▶ To do:
Each record must come back unchanged in your answer, stripped of its images.

Stored data entries
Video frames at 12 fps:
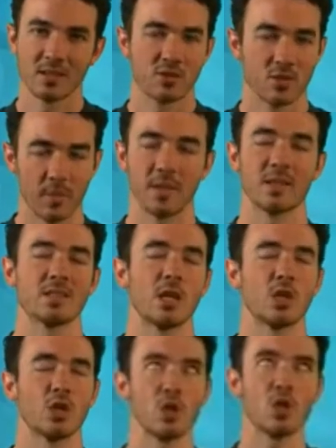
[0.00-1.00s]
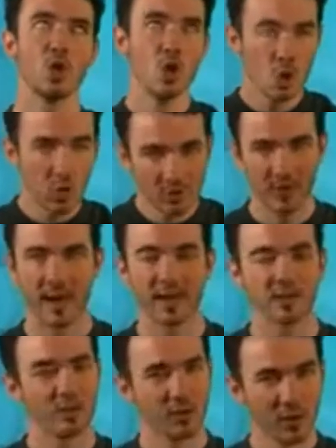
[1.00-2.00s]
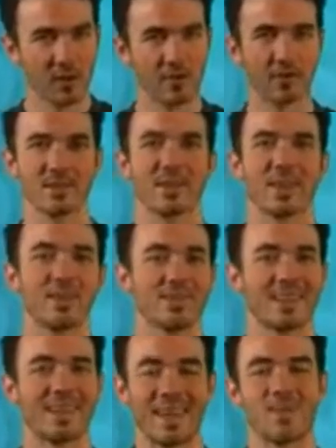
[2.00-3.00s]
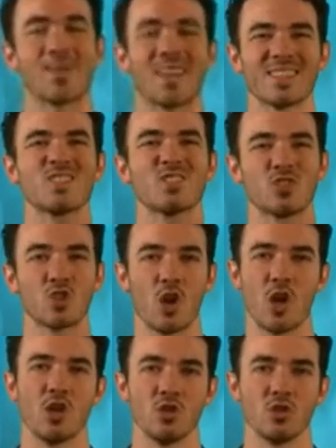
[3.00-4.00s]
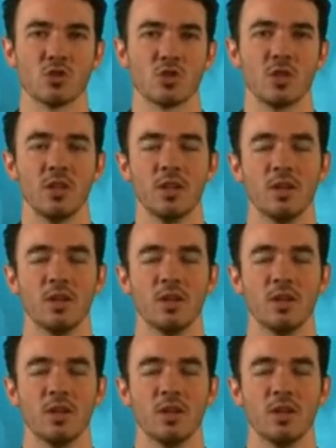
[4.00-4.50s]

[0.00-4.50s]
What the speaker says: Streaming is a huge factor for all of us now. The game has changed.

▶ Exercise response:
Video frames at 12 fps:
[0.00-1.00s]
[1.00-2.00s]
[2.00-3.00s]
[3.00-4.00s]
[4.00-4.50s]

[0.00-4.50s]
What the speaker says: Streaming is a huge factor for all of us now. The game has changed.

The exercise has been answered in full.